FORT LAUDERDALE, Fla.--(EON: Enhanced Online News)--Today, Nolan Auerbach & White announces the conclusion of its client’s 8-year-long civil False Claims Act case against Johnson & Johnson and its subsidiary Scios, Inc. The qui tam case was brought in July 2005 by Joe Strom, a former Scios Area Manager. Both Defendants will pay $184 million to resolve civil allegations that they unlawfully promoted their cardiac drug Natrecor for unapproved uses. In addition, in 2011, Scios agreed to pay an $85 million criminal fine and to plead guilty to a misdemeanor charge of introducing misbranded Natrecor into interstate commerce. This settlement was announced today by the United States as part of a $2.2 billion global settlement between the government and Johnson & Johnson.

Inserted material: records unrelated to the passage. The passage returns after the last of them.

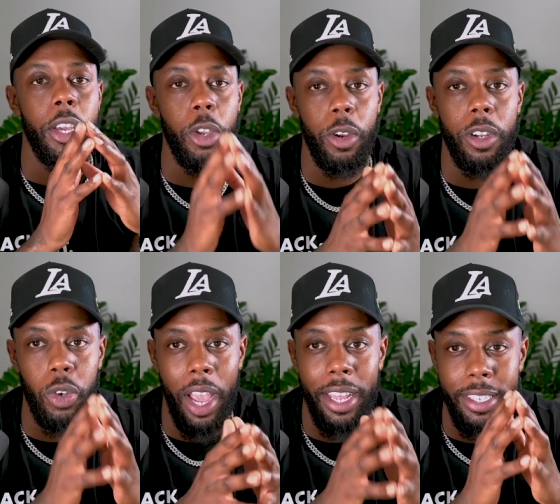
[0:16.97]
you're
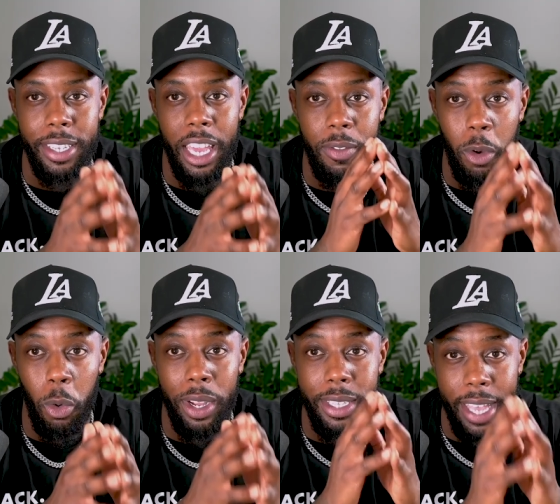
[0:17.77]
trying to save
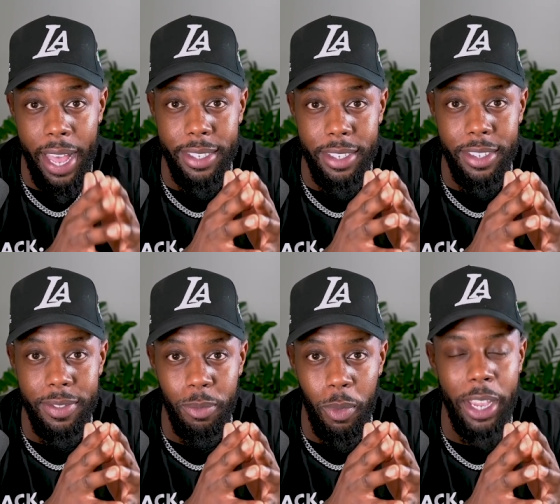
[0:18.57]
on taxes.
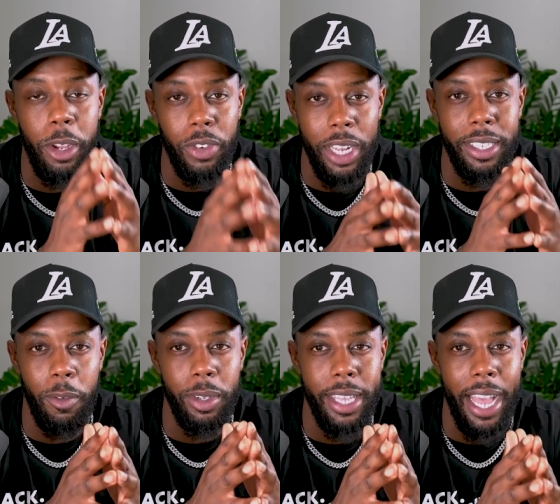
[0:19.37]
Right, you're trying to save
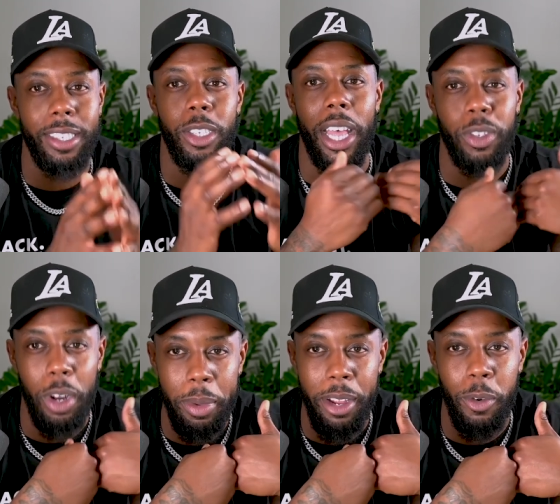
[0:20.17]
on taxes. So that's what
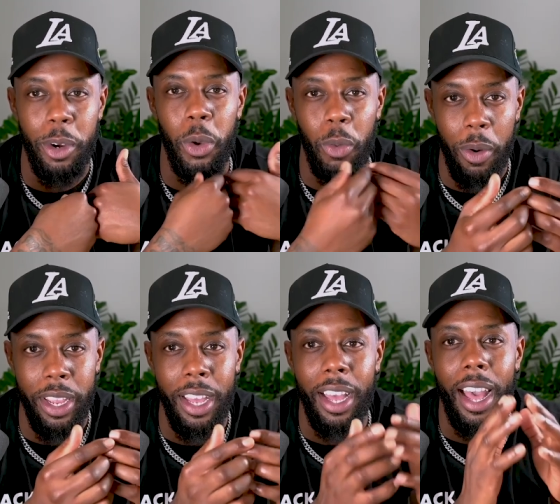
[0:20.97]
I'm here for, don't
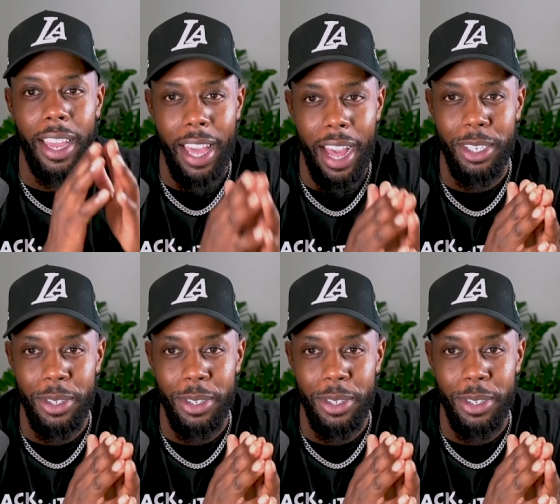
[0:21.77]
worry, I got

“When pharmaceutical manufacturers promote drugs for uses that have not cleared the FDA approval process, they are jeopardizing the safety of Americans and thwarting the federal law”
The Food & Drug Administration (FDA) only approved Natrecor for a specific use, namely, as a treatment of patients with acutely decompensated congestive heart failure who have dyspnea at rest or with minimal activity. Mr. Strom’s Complaint alleges that Johnson & Johnson and Scios broadly marketed the drug to physicians for off-label uses, including the treatment of chronic congestive heart failure patients with serial, scheduled outpatient infusions.
Sales tactics identified by Mr. Strom and the government in legal filings, included organizing third-party continuing medical education programs that were actually controlled, promoted and designed by Scios; distributing third-party articles; touting the off-label benefits of Natrecor, while not disclosing that the article was funded in part or in full by Defendants; and educating physicians on Medicare reimbursement codes for off-label uses. The legal filings further described that Defendants paid grant funds and provided other resources to health care providers to use in starting outpatient infusion clinics, provided health care professionals with their Heart Failure Clinic Marketing Resource Kit, which included, inter alia, form press releases for outpatient clinics to announce their activities, and a Clinical Resource Compendium which provided contact information for medical supplies, equipment, and reimbursement consultants.
In the years after the drug’s launch, concerns about its safety emerged. In early 2005, two articles were published in prominent medical journals relating to concerns of the renal and mortality effects of the drug. In June 2006, the panel recommended that the use of Natrecor be limited strictly to patients presenting to the hospital with acutely decompensated congestive heart failure who have dyspnea at rest. The panel found that, because of the insufficiency of the evidence, Natrecor should not be used for, inter alia, intermittent outpatient infusions or scheduled repetitive use.
“When pharmaceutical manufacturers promote drugs for uses that have not cleared the FDA approval process, they are jeopardizing the safety of Americans and thwarting the federal law,” explained Nolan Auerbach & White managing partner Marcella Auerbach. “Real lives are at stake when drug companies engage in off-label promotions.”
Federal and State False Claims Acts allow private citizens with detailed knowledge of fraud to bring an action on behalf of the governments and to assist in the recovery of the governments’ stolen dollars. These statutes allow governments to recover three times the amount they were defrauded, in addition to civil penalties of $5,500 to $11,000 per false claim. Successful whistleblowers can receive between 15 and 30 percent of the governments’ recovery.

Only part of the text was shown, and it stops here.